**What the task asks:**
Nothing but the text should be carried over: reproduce all the data exactly and leave out every image.

**Information provided:**
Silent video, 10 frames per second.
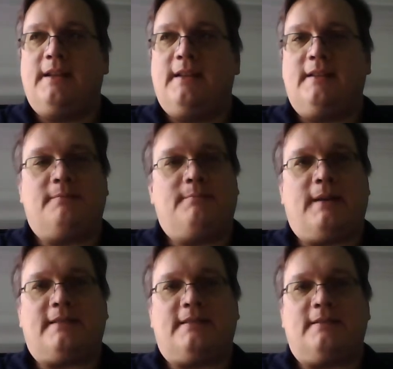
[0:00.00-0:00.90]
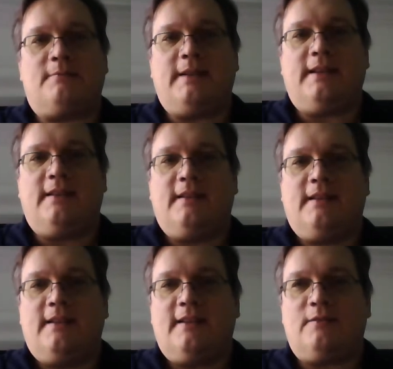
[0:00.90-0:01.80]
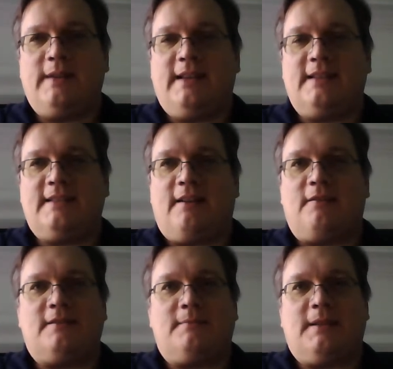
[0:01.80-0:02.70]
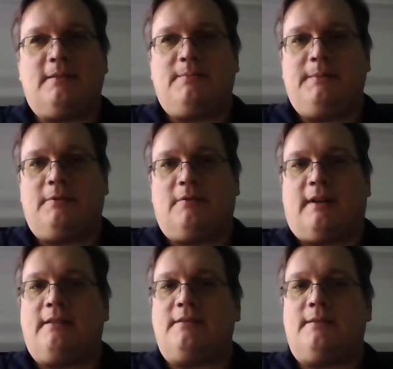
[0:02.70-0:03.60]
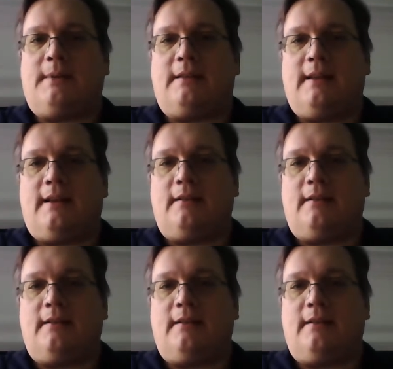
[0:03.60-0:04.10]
as best as we can tell. Sometimes people grouse about that a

**Task answer:**
Silent video, 10 frames per second.
[0:00.00-0:00.90]
[0:00.90-0:01.80]
[0:01.80-0:02.70]
[0:02.70-0:03.60]
[0:03.60-0:04.10]
as best as we can tell. Sometimes people grouse about that a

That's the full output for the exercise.